* [What is needed]: Scan the following material for the string "Silent" and copy each line in which it appears.

* [Records provided]:
● ● ● ● ●

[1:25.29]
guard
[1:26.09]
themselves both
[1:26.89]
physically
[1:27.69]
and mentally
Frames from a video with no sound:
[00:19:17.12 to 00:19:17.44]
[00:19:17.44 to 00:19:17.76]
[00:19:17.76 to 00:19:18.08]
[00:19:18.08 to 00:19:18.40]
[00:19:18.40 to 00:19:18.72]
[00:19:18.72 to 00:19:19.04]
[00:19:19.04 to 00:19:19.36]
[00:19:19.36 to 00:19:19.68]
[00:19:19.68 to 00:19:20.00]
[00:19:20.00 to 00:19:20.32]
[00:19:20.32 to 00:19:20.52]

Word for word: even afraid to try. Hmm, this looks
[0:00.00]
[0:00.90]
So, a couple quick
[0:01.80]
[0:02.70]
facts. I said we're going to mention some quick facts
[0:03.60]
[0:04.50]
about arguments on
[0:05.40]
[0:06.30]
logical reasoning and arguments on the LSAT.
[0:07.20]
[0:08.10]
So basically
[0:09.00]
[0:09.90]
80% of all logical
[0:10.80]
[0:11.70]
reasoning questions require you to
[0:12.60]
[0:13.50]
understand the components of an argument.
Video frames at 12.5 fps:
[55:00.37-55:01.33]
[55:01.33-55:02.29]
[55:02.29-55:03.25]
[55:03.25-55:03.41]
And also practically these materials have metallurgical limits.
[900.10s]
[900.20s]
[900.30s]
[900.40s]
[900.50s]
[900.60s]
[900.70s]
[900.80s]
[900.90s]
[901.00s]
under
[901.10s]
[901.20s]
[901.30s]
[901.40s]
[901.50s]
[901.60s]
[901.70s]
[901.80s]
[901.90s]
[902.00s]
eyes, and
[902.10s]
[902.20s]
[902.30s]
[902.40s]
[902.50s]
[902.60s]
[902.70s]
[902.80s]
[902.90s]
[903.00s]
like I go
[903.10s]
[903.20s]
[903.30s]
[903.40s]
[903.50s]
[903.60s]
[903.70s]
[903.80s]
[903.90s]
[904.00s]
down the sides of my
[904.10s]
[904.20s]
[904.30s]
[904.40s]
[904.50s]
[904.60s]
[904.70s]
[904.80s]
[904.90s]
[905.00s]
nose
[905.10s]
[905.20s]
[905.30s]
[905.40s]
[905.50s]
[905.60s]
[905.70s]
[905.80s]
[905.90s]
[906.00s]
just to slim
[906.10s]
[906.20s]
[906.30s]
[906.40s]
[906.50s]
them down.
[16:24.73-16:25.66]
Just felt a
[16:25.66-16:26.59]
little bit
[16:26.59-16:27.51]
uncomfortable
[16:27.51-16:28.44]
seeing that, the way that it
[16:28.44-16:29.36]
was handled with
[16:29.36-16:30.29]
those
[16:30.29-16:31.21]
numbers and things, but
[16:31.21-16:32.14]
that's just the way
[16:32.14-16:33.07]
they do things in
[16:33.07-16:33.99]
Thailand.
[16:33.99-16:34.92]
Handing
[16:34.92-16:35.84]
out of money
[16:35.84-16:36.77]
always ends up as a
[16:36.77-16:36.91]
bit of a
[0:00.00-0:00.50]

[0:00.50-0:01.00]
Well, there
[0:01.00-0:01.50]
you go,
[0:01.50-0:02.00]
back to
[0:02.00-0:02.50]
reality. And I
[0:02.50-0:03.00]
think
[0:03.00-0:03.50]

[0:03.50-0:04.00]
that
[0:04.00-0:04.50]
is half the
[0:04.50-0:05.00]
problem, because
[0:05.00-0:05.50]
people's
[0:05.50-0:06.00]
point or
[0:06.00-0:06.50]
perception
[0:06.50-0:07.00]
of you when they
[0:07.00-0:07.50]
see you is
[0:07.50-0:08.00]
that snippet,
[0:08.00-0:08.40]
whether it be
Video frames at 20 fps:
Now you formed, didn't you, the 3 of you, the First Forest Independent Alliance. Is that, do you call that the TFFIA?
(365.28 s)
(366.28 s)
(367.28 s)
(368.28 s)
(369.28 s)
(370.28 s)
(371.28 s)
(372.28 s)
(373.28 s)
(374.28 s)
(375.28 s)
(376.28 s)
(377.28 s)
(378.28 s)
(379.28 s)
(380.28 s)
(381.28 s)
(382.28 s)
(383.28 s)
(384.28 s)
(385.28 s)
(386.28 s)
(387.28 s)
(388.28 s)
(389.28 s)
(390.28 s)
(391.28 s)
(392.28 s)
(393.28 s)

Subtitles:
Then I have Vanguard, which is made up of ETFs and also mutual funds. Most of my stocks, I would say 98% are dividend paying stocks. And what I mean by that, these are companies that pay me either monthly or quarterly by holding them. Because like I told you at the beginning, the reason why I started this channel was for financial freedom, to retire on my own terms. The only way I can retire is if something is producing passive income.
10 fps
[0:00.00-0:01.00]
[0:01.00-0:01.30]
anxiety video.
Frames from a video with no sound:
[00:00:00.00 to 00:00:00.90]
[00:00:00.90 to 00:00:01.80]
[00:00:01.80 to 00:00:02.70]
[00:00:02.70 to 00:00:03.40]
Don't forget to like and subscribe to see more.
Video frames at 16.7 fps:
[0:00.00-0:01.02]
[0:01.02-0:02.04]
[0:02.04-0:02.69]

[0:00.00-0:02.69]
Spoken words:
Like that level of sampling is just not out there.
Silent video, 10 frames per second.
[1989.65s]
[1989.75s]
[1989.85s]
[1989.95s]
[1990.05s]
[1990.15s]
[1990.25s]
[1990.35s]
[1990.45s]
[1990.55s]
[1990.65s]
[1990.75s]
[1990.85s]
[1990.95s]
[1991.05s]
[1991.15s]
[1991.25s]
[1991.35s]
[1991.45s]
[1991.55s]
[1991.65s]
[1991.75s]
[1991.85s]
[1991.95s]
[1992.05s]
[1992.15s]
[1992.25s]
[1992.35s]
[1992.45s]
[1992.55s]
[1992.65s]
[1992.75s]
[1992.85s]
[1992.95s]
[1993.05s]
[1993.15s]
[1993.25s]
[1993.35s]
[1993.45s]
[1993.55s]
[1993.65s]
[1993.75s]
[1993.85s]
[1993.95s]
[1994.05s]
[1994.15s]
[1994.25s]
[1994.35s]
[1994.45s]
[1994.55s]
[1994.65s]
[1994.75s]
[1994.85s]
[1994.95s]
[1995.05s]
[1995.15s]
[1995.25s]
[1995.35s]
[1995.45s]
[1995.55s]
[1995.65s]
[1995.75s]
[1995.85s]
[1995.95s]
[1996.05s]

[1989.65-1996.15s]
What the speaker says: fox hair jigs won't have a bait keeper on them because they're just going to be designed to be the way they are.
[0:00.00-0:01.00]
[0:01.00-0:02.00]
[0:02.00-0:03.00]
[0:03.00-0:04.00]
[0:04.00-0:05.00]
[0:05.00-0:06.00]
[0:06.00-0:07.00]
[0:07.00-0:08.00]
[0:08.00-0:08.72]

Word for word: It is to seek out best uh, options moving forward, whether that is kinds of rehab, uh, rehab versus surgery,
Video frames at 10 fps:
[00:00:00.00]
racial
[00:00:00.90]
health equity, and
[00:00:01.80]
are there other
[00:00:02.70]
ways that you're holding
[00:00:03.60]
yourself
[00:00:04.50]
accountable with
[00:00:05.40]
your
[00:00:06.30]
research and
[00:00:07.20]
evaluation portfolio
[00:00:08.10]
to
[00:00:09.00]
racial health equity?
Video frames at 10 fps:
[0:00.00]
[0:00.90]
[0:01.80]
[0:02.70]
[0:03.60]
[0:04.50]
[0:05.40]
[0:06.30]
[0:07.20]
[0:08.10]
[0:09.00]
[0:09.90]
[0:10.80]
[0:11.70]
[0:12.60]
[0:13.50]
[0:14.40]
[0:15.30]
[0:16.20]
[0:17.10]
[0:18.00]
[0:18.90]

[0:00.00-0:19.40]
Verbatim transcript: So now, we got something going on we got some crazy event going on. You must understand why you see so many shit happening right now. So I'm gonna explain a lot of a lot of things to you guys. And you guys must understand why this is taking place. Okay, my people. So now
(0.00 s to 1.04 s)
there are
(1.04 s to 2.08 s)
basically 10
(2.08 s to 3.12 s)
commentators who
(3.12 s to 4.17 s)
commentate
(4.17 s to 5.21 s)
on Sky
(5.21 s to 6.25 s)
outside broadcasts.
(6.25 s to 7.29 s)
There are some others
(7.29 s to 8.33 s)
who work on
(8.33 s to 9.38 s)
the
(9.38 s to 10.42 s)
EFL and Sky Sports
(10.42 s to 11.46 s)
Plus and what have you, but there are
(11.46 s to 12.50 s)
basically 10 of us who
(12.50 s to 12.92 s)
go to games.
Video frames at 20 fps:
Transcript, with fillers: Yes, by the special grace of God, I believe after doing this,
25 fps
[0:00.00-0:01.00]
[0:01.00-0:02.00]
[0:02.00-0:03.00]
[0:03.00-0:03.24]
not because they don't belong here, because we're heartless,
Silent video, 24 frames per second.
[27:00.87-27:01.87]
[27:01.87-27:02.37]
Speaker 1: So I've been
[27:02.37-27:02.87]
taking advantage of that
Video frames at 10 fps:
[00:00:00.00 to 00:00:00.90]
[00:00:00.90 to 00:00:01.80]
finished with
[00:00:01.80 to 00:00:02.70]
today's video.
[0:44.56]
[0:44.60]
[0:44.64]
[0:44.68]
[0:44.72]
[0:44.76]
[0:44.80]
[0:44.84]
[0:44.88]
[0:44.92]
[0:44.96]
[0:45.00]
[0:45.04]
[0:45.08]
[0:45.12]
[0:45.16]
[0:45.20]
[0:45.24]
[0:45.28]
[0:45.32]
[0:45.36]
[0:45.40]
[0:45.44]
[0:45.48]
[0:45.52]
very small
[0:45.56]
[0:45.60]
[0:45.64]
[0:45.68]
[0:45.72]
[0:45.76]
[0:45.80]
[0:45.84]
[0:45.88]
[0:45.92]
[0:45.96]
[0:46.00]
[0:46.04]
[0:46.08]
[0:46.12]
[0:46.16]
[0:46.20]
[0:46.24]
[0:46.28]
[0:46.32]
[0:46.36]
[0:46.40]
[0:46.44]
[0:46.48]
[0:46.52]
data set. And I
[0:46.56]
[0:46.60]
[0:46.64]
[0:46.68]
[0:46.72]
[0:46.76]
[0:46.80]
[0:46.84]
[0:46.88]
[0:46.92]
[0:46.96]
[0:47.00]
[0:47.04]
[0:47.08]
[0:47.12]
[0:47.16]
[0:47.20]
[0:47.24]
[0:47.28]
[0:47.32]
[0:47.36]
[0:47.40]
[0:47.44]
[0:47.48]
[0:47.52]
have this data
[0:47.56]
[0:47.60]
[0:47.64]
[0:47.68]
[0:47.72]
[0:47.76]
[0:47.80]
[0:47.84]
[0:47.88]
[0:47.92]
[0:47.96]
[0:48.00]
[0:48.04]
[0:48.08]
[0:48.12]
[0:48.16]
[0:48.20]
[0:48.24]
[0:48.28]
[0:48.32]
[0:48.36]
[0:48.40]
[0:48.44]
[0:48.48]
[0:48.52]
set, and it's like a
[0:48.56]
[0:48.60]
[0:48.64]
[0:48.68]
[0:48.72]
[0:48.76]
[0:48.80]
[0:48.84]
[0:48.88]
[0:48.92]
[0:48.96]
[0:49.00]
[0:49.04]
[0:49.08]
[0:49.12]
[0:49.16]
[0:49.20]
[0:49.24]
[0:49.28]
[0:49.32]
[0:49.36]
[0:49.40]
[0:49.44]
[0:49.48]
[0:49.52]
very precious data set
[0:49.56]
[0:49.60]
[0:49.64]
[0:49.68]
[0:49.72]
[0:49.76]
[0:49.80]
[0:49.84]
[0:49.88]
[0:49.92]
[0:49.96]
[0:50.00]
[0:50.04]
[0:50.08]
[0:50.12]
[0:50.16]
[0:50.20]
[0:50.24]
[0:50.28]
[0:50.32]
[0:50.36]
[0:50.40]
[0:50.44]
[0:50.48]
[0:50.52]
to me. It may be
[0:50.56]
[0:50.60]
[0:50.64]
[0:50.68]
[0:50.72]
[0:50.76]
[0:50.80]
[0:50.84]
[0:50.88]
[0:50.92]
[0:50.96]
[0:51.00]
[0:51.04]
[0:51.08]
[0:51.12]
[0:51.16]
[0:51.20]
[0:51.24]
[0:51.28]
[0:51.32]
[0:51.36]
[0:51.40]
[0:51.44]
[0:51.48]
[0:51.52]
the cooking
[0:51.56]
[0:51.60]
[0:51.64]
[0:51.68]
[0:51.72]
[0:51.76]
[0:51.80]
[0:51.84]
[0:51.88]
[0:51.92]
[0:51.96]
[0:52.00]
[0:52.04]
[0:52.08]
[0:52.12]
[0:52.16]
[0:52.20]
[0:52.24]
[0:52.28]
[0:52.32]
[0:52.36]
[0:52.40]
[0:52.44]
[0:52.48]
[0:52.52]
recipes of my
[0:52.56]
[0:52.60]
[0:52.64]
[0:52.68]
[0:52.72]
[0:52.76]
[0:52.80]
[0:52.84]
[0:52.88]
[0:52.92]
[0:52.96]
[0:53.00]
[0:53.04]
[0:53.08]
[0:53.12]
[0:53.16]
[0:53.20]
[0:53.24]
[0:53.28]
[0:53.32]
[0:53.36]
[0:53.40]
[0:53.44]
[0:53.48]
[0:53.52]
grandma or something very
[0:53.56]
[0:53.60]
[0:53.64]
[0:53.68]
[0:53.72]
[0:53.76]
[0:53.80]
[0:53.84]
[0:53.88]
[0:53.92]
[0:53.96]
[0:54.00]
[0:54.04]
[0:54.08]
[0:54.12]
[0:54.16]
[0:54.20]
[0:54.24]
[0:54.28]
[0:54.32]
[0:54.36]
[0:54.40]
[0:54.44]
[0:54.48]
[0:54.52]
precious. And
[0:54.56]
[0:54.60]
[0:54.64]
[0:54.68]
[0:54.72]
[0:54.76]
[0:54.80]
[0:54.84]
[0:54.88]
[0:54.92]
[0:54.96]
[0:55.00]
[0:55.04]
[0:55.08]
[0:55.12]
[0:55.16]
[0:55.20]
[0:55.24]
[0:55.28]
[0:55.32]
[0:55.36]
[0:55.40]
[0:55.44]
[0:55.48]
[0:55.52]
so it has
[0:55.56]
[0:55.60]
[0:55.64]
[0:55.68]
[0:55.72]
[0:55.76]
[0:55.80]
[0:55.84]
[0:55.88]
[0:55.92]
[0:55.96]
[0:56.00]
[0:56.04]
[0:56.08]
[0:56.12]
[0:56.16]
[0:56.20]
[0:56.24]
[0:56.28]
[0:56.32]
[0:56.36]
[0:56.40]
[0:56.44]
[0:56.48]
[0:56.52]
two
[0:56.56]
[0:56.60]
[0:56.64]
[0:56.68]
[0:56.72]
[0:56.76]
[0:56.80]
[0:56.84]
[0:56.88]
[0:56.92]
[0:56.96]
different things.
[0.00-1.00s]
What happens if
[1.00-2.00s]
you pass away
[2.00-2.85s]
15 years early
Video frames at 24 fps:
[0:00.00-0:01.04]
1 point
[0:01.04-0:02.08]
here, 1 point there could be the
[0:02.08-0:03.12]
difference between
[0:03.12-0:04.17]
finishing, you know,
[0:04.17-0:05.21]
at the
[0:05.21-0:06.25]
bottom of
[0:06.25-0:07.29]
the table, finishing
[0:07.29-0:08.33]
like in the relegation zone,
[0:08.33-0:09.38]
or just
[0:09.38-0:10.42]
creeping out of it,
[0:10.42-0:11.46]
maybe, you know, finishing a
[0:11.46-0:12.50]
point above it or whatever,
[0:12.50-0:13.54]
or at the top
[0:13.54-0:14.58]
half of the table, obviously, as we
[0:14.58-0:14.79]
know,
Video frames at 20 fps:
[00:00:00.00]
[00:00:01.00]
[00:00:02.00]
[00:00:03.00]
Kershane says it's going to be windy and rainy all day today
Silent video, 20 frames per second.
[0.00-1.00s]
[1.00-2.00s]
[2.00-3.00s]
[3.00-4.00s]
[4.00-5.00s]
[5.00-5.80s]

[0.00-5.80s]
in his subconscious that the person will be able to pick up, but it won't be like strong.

● ● ● ● ●

* [Solution to this problem]:
Silent video, 10 frames per second.
Silent video, 24 frames per second.
Silent video, 20 frames per second.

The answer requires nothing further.